## [To do]
Track down every line below that holds "video" and copy it.

(Data in this exercise Opens)

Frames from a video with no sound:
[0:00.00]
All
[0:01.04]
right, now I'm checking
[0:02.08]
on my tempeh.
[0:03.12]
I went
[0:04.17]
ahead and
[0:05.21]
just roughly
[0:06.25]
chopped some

(Data in this exercise Closes)
(Data in this exercise Opens)

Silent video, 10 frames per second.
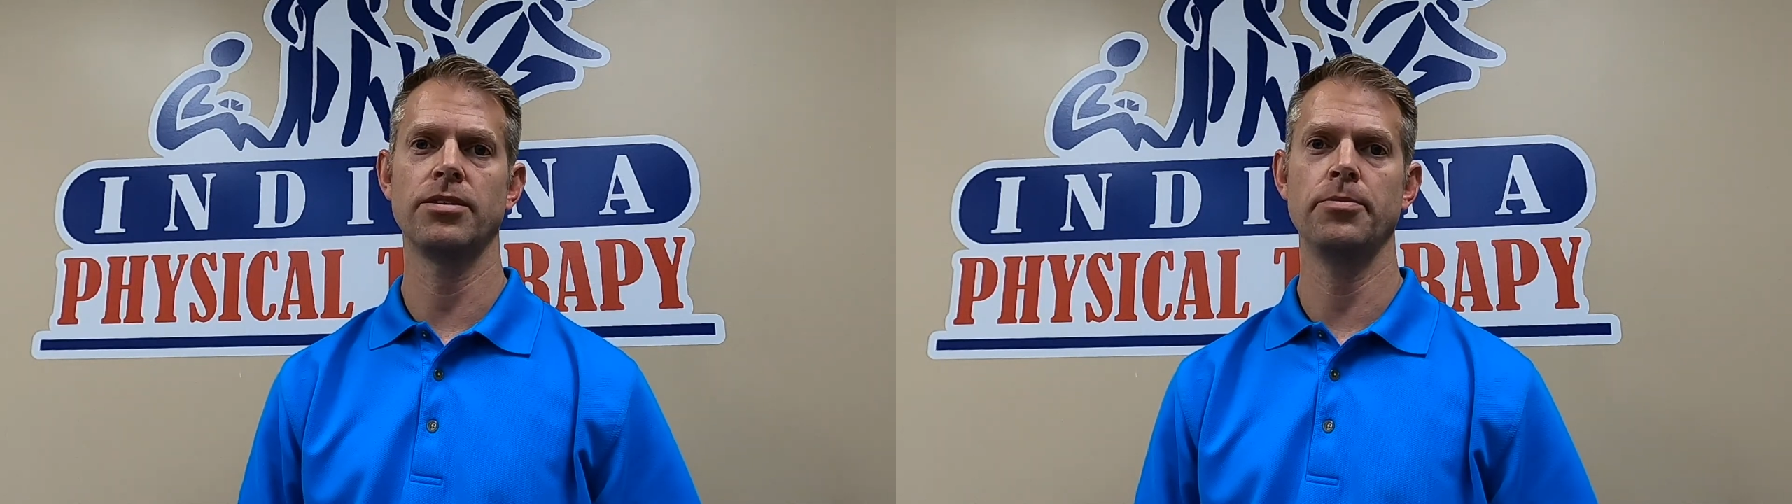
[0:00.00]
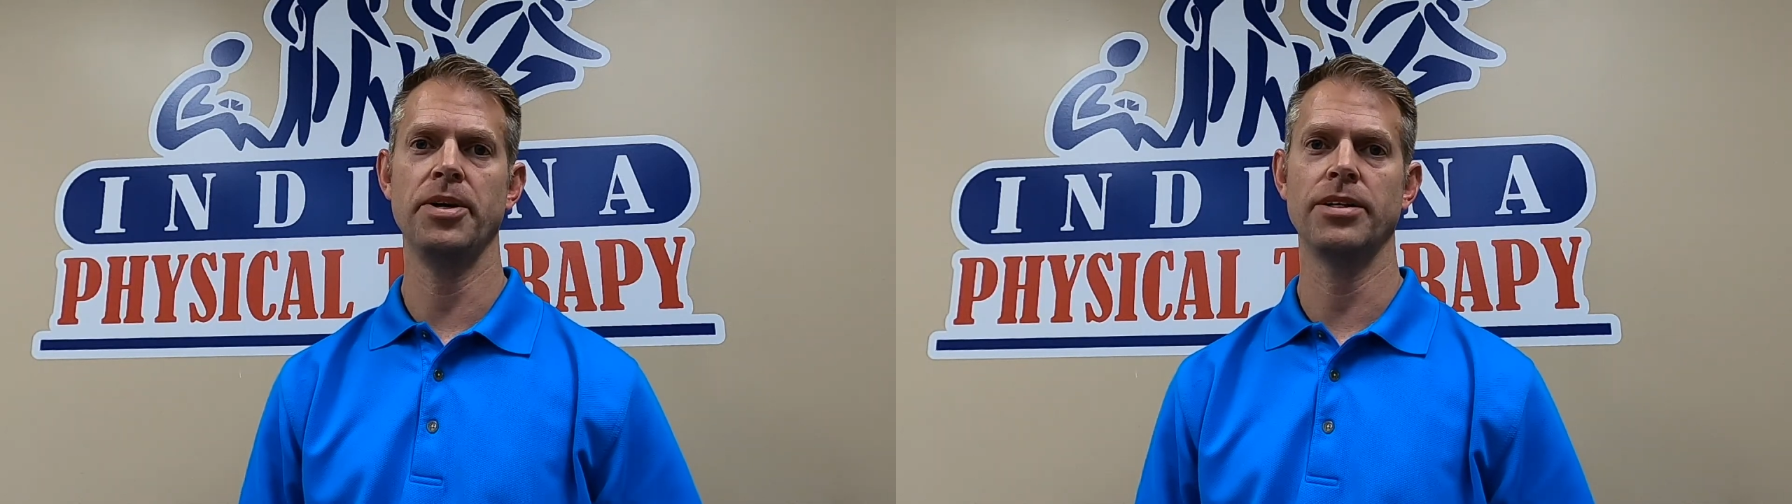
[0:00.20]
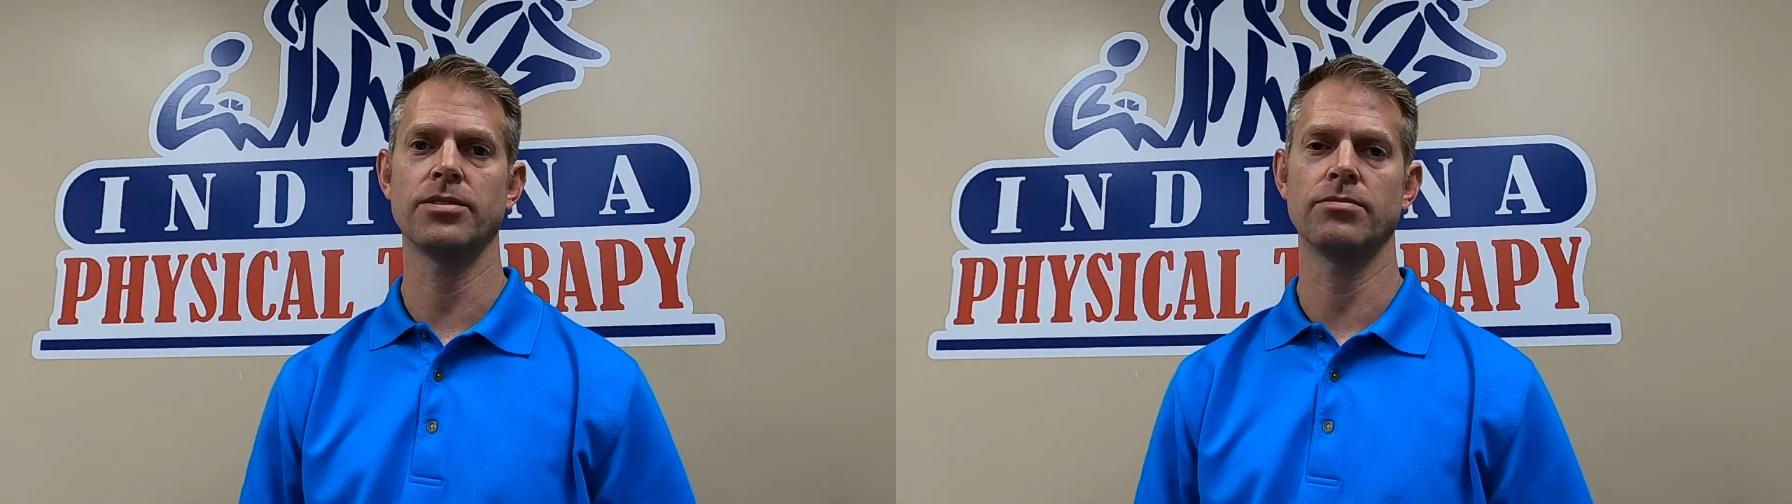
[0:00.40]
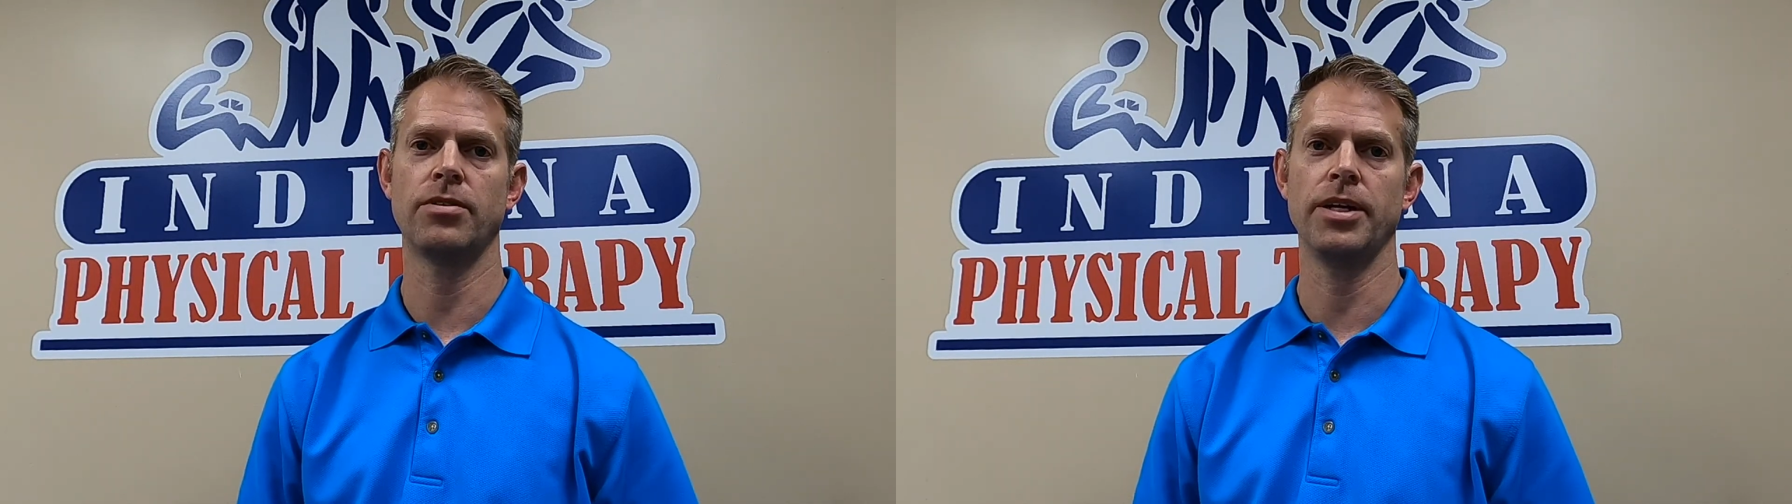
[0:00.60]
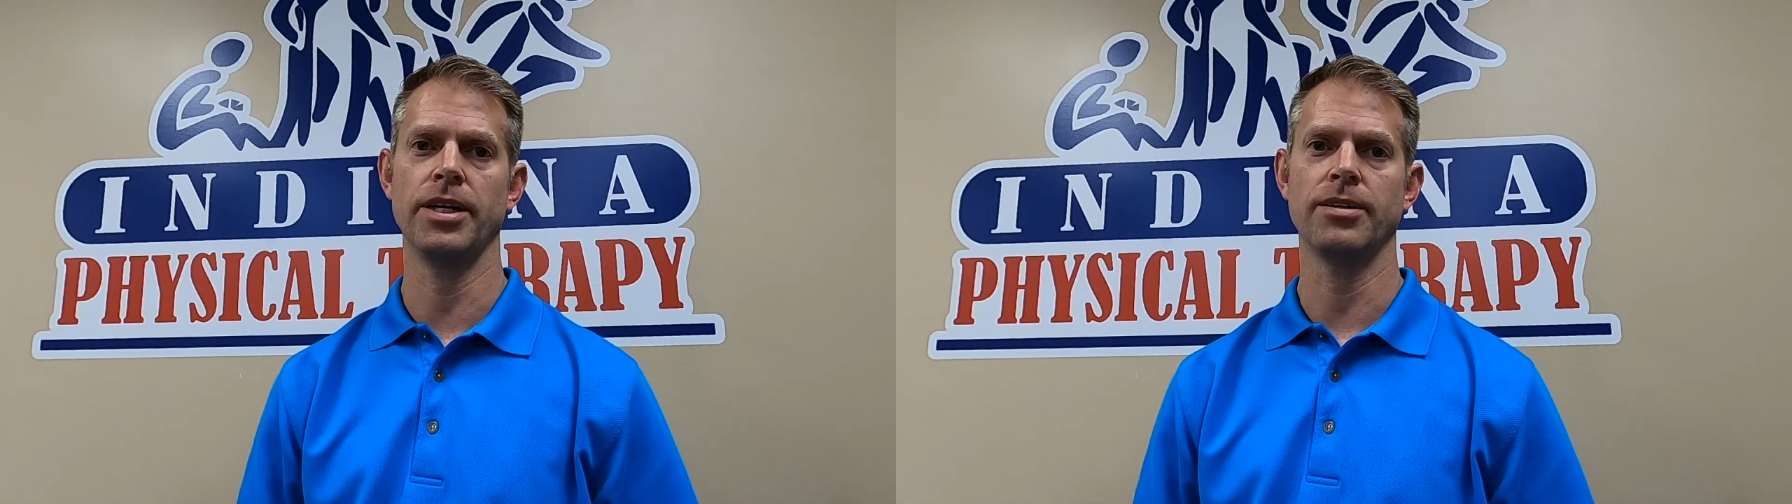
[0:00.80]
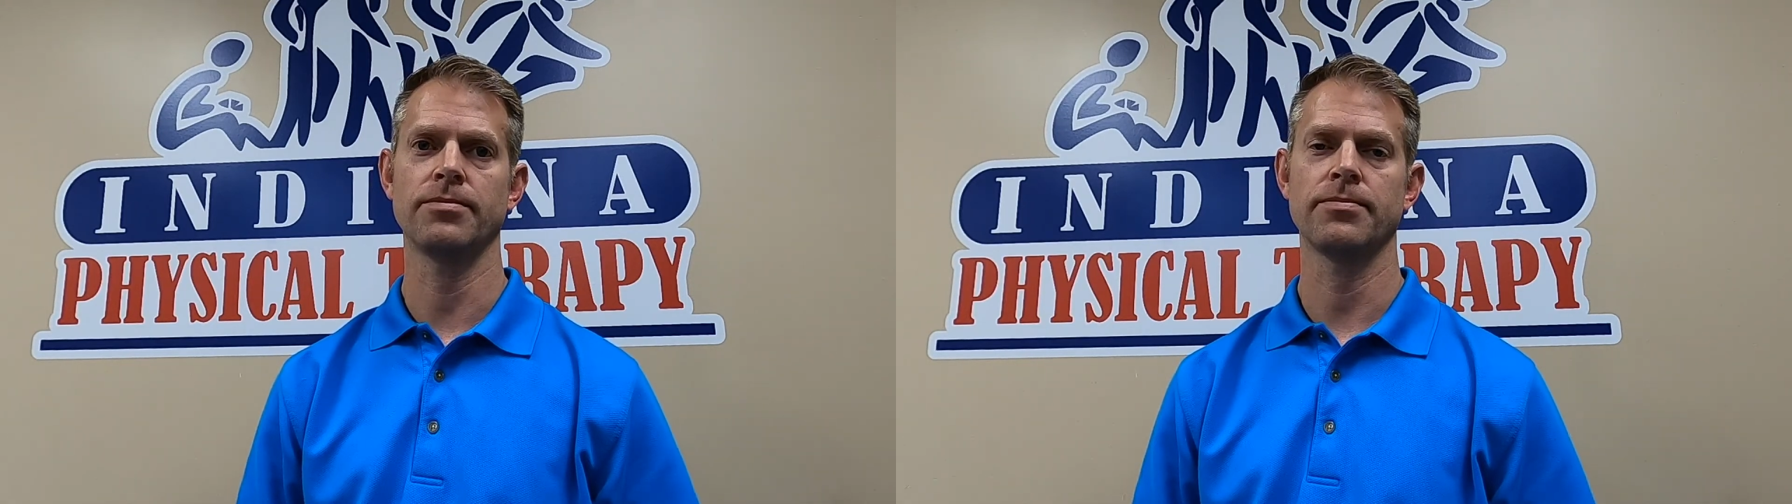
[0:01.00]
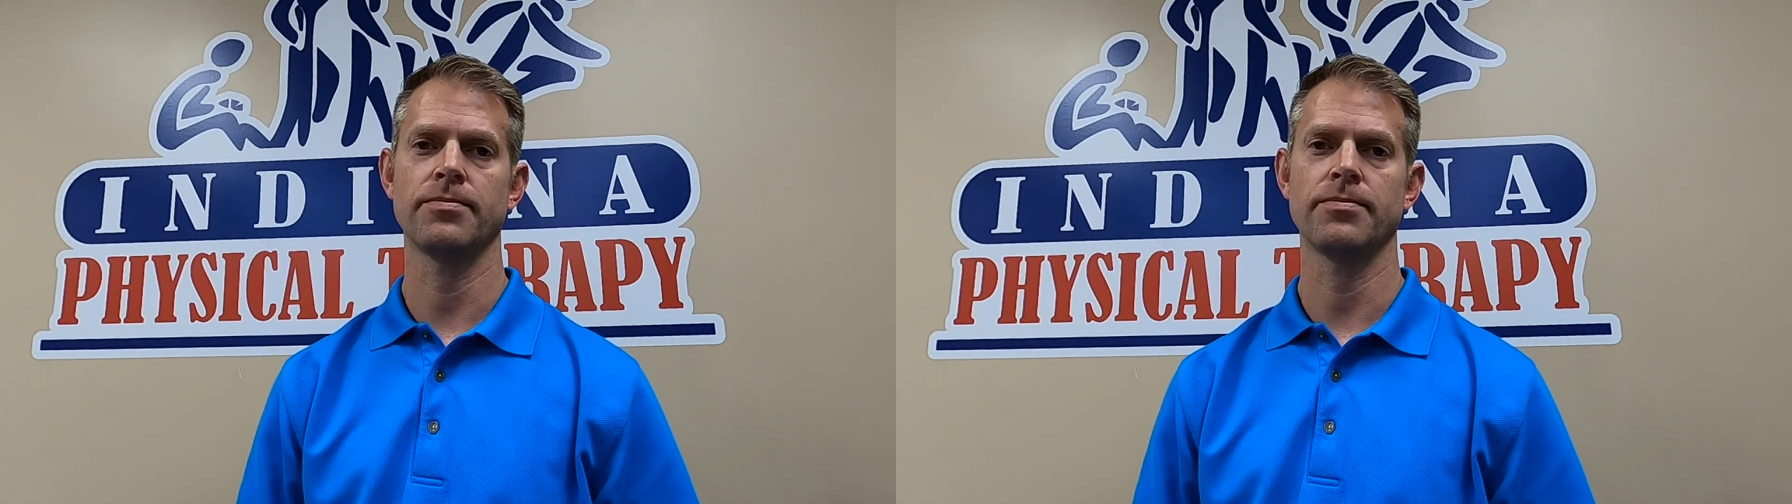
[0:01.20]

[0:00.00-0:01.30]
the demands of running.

(Data in this exercise Closes)

## [Output for this task]
Frames from a video with no sound:
Silent video, 10 frames per second.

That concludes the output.